The Federal Reserve announced that they would extend seven of its emergency lending and credit programs to the end of the year. The move was somewhat surprising considering the recent lack of demand for loans. Greg Robb of MarketWatch reports, “the Fed’s lending to primary dealers has unwound from a peak of $33 billion on April 15 to $1.7 billion on July 15. To date, its Main Street Lending Program to businesses has been very small, with $14 million extended” (“Fed extends emergency loan programs for three months until end of 2020”). This example highlights a bigger problem in that the trend of continuous printing and lending of money by the U.S. federal government, which started before the COVID-19 pandemic, will lead to inflation with no economic output, also known as stagflation.
In the Fed’s Financial Stability Report for May 2020, it was acknowledged that business debt levels were high relative to GDP, with the riskiest firms accounting for most of the increase in debt in recent years along with the fact that the pandemic would exacerbate the issue of already elevated delinquency rates on student loans (United States, Federal Reserve System, Board of Governors 33, 40). These problems indicate a fundamental flaw in that the U.S. economy has grown artificially rather than through actual production. The U.S. has inflated its economy through quantitative easing, which has led to lower borrowing standards and financial markets that do not paint an accurate picture of the overall economy. For instance, quantitative easing has artificially driven up prices of bonds and given a false narrative about rising debt underwriting revenue, leading investors to take on more risk than they should. U.S. GDP has contracted at the moment and companies are still cutting jobs, so the result will be stagflation if it has not happened already.
Regarding student debt, having federal student loans available from the U.S. Department of Education enticed students because they did not have to pay out of pocket at the moment, which in turn enticed universities to increase tuition.
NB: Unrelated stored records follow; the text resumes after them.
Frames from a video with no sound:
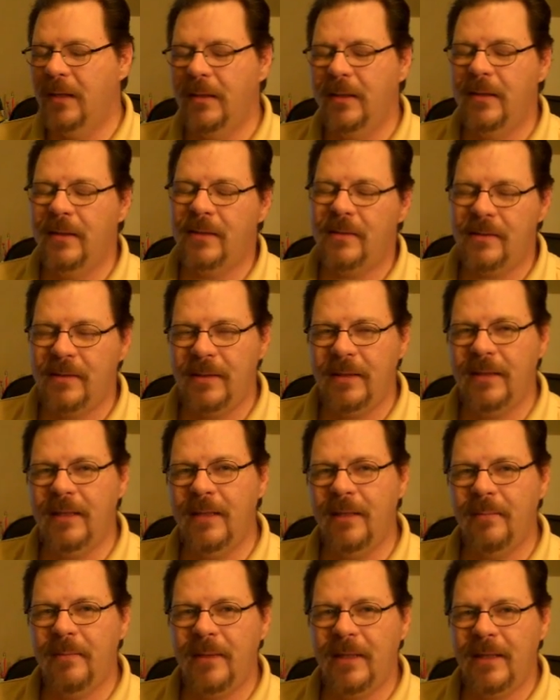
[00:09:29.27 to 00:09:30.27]
Get to see
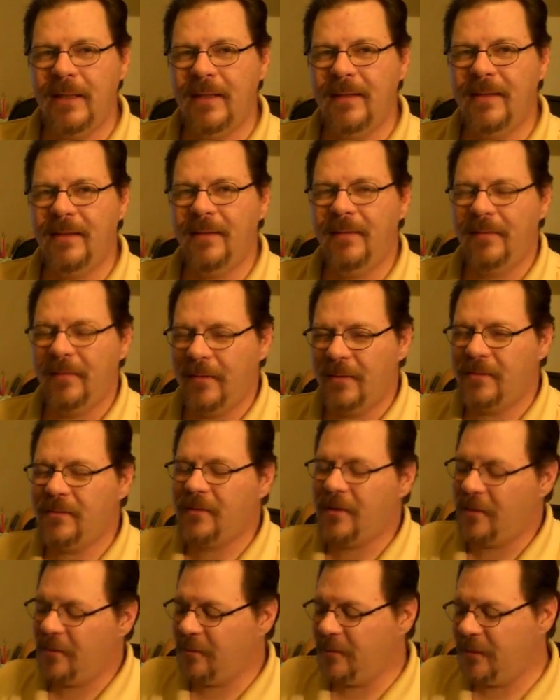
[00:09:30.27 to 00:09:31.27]
him again. That's
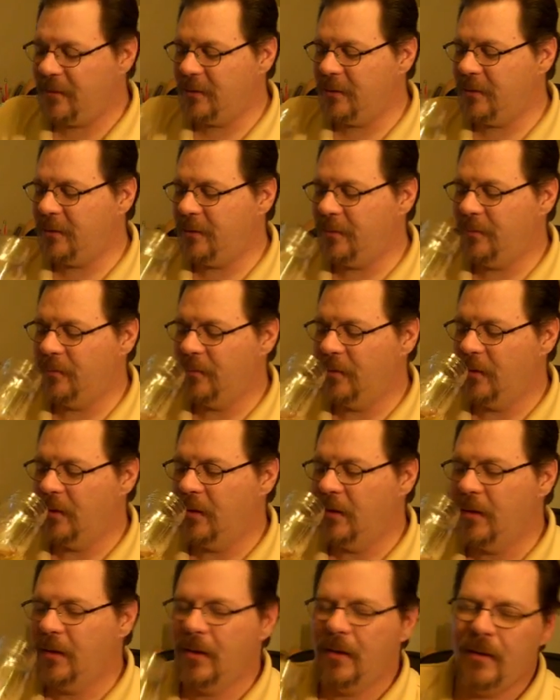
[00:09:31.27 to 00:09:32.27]
going to be good.
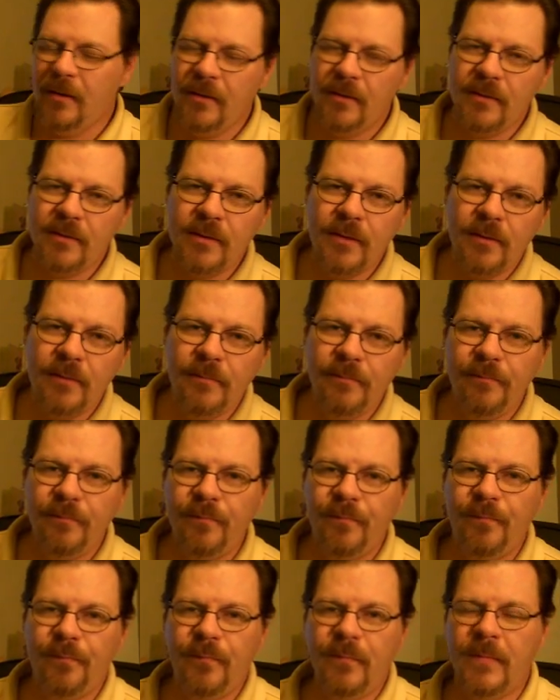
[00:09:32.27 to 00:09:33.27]
So
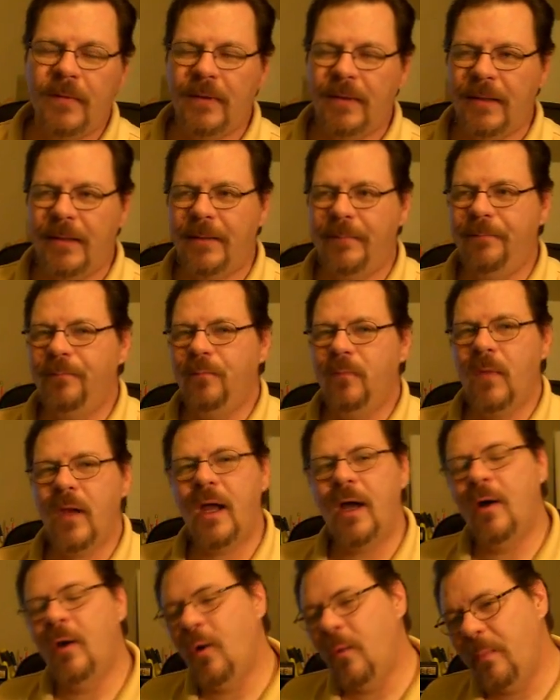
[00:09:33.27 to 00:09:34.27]
um,
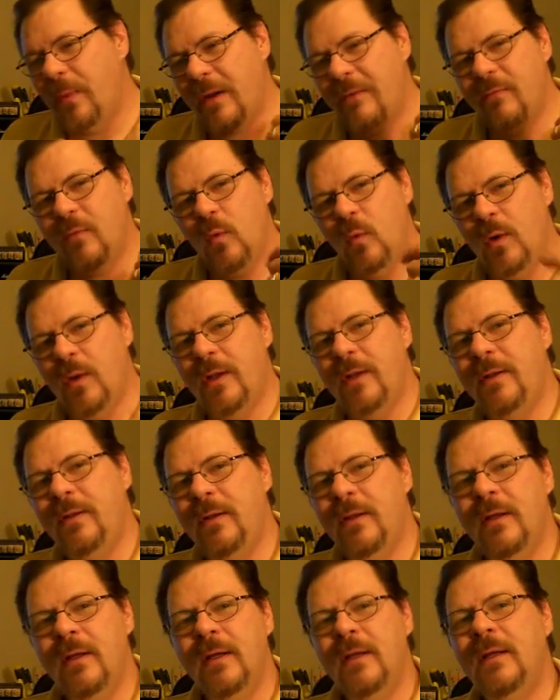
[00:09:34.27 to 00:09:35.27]
I hope everyone
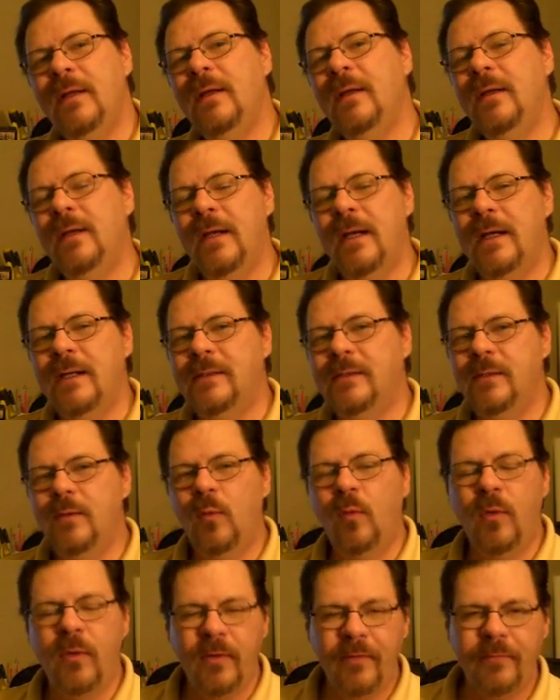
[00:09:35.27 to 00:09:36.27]
has a
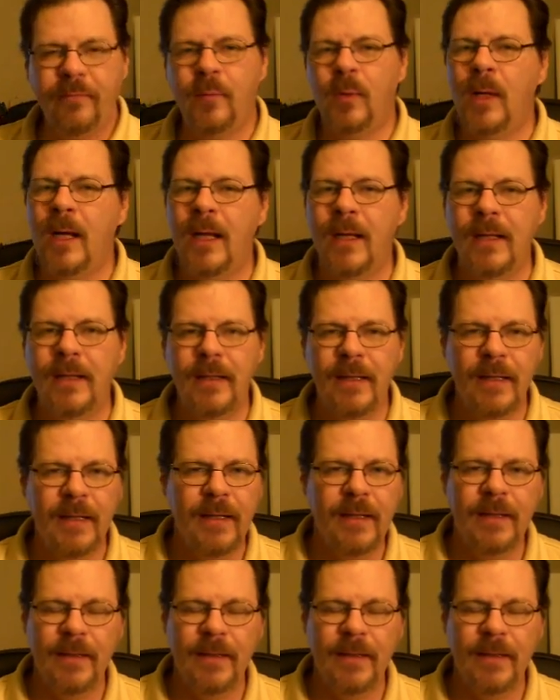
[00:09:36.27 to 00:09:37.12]
wonderful holiday.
This leads to the quality of universities to decrease, leading to graduates not having the skills to succeed in the workforce and not being able to find stable work while still having to pay back student loans in full. The government can solve this issue by making drastic spending cuts in its other programs through hiking interest rates, although in the case of hiking interest rates it is highly unlikely given that Jerome Powell, Chair of the Federal Reserve, mentioned that he has not given any thought to the idea.
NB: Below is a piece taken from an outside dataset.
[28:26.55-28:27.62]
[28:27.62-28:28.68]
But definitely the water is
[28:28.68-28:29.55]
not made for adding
Even though the black swan that was COVID-19 warranted the federal government to implement emergency programs during the beginning stages of COVID-19’s spread in the United States, COVID-19 was going to lead to economic uncertainty no matter how much money the Fed printed and loaned out to businesses and individuals. The only question was how long the uncertainty would continue. If the federal government continues to do more than what is necessary, then uncertain economic times will turn into long, certain bad economic times because of the implosion of the dollar with no economic output.
Robb, Greg. “Fed extends emergency loan programs for three months until end of 2020.” MarketWatch. 28 Jul. 2020, https://www.marketwatch.com/story/fed-extends-emergency-loan-programs-for-three-months-until-end-of-2020-2020-07-28. Accessed 29 Jul. 2020.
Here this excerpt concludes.